ミサイル落下前の情報提供「不可能に近い」 官房長官」(朝日新聞2017年3月13日)
「菅義偉官房長官は13日の記者会見で、北朝鮮の6日の弾道ミサイル発射をめぐり、日本周辺を航行していた船舶・航空機に発射情報を伝え終えたのはミサイル落下から約20分後だったと明らかにした。菅氏は「(ミサイルは発射)10分後に日本に到達する。その範囲で情報提供するのは不可能に近い」と述べ、落下前の情報伝達は困難との認識を示した。」

 そうでしょうね。ミサイル攻撃に対する防禦は先制攻撃だと言われていますが、避難訓練で対応できる次元のものではありません。

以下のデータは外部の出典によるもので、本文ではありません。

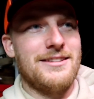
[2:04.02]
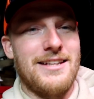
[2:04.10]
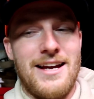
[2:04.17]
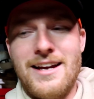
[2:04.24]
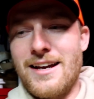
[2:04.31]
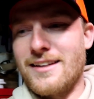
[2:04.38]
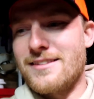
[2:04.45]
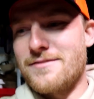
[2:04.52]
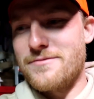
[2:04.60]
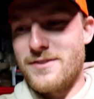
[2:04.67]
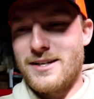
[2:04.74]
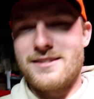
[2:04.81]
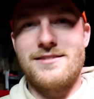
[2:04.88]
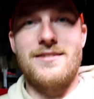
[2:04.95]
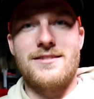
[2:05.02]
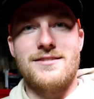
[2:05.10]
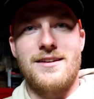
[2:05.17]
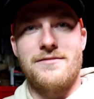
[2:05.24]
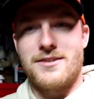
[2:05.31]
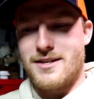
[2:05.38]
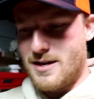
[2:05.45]
what the heck? It's a freaking
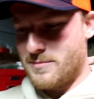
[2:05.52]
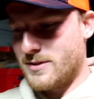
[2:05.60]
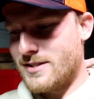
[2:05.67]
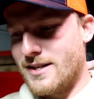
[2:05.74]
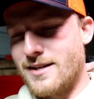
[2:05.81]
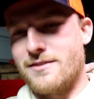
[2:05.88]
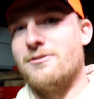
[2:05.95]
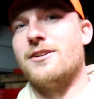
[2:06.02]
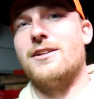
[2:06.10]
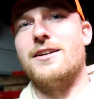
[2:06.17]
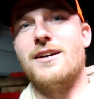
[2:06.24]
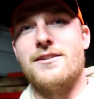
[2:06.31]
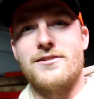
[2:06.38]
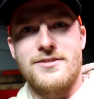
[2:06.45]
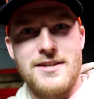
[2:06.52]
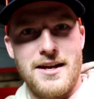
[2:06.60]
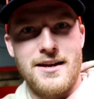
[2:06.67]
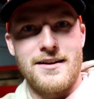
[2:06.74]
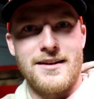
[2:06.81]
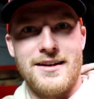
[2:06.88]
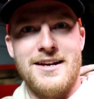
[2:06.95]
6.7 Cummins. I didn't really
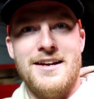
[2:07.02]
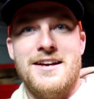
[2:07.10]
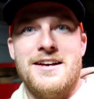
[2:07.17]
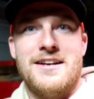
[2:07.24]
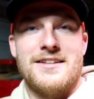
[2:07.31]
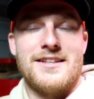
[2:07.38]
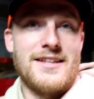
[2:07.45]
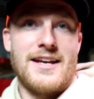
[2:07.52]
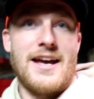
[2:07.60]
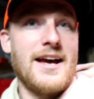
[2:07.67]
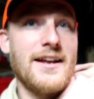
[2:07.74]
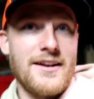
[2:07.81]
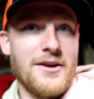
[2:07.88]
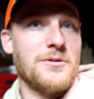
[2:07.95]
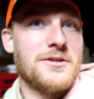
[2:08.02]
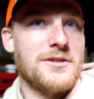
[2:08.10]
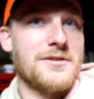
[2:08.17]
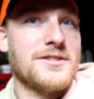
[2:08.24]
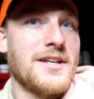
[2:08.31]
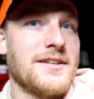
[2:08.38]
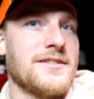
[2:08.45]
understand that they had
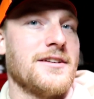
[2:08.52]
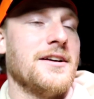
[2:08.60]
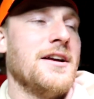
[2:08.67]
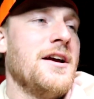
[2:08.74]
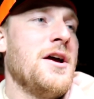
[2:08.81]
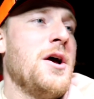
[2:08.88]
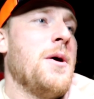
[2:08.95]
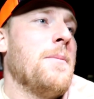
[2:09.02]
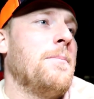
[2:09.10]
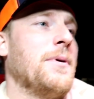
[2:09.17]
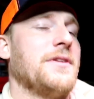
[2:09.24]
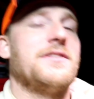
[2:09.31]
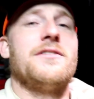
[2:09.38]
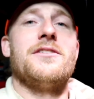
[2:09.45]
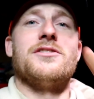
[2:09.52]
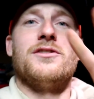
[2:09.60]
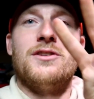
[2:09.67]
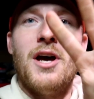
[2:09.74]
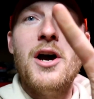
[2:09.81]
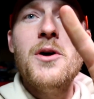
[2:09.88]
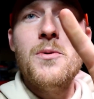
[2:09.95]
O2 sensor, but there is
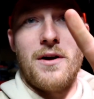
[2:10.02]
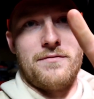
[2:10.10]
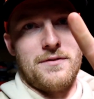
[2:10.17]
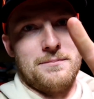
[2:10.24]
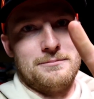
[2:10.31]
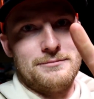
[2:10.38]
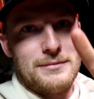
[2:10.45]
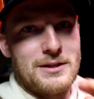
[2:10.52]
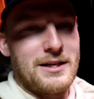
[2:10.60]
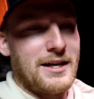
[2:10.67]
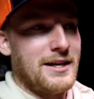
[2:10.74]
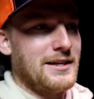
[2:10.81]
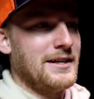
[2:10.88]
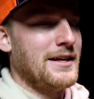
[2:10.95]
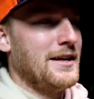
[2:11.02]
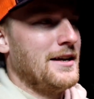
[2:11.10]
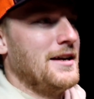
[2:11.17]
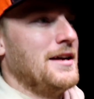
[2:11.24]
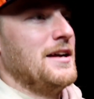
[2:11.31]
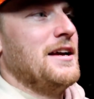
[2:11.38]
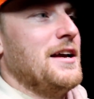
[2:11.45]
two of them. Okay,
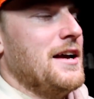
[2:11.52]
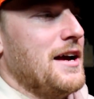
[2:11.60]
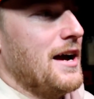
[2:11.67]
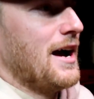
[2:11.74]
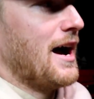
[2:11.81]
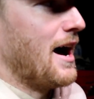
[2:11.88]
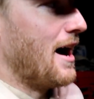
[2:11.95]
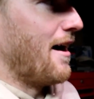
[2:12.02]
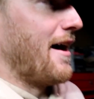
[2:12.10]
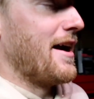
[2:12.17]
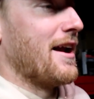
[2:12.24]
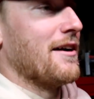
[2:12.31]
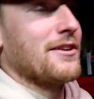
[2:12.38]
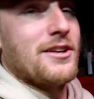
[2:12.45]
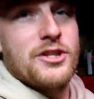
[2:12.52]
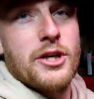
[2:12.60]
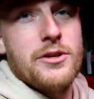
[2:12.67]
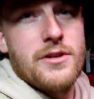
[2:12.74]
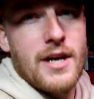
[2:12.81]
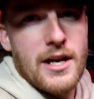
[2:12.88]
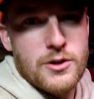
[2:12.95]
and I'm going to show
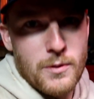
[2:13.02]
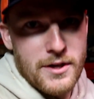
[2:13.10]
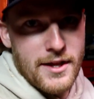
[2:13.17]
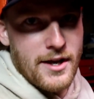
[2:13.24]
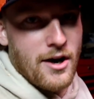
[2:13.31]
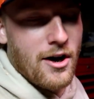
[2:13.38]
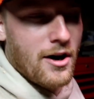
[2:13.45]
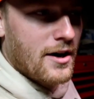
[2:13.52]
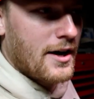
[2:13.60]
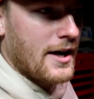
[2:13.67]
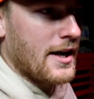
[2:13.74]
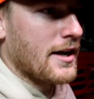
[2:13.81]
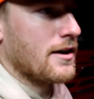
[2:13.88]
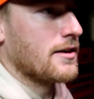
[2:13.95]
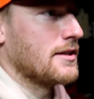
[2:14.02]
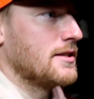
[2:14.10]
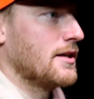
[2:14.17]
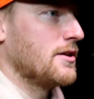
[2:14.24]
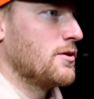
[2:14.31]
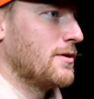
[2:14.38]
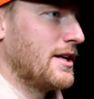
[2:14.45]
you guys where they are, and I'm going to
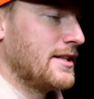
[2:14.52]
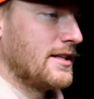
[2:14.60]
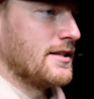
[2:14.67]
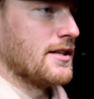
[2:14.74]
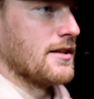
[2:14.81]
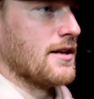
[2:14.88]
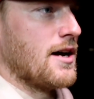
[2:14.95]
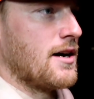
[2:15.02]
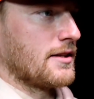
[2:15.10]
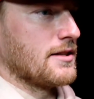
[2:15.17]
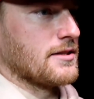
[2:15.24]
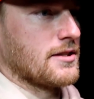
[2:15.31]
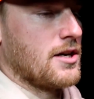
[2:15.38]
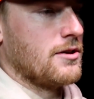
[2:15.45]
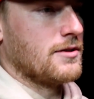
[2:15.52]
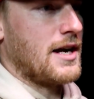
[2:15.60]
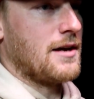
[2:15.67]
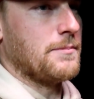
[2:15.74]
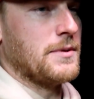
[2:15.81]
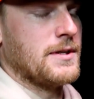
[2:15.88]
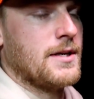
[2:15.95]
tell you what I did to knock this code
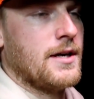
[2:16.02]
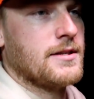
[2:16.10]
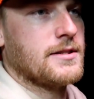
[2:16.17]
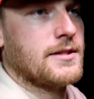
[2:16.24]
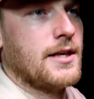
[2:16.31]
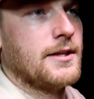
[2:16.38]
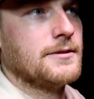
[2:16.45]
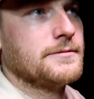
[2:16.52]
out, because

 しかし、政府はこれを全国に拡げていきたいなどと構想しています。
 これの意味するところは、国民に「戦時下」という意識を植え付けることにあります。

 危機を煽り、国民に緊張感を植え付ける手法は今に始まったものではありません。

 私は、このニュースをみたとき、1942年4月17日に初めて東京が米軍機の空襲を受けたとき、大日本婦人会の人たちが勇ましく気勢を上げていたことを思い浮かべました。

朝日新聞1942年4月19日朝刊『バケツ、火叩きの殊勲、我家まもる女子、街々に健気な隣組』

 戦時高揚のための常套手段ですが、今、安倍政権によって日本全土で「戦時下」が作り出されようとしています。

 断じて煽られてはなりません。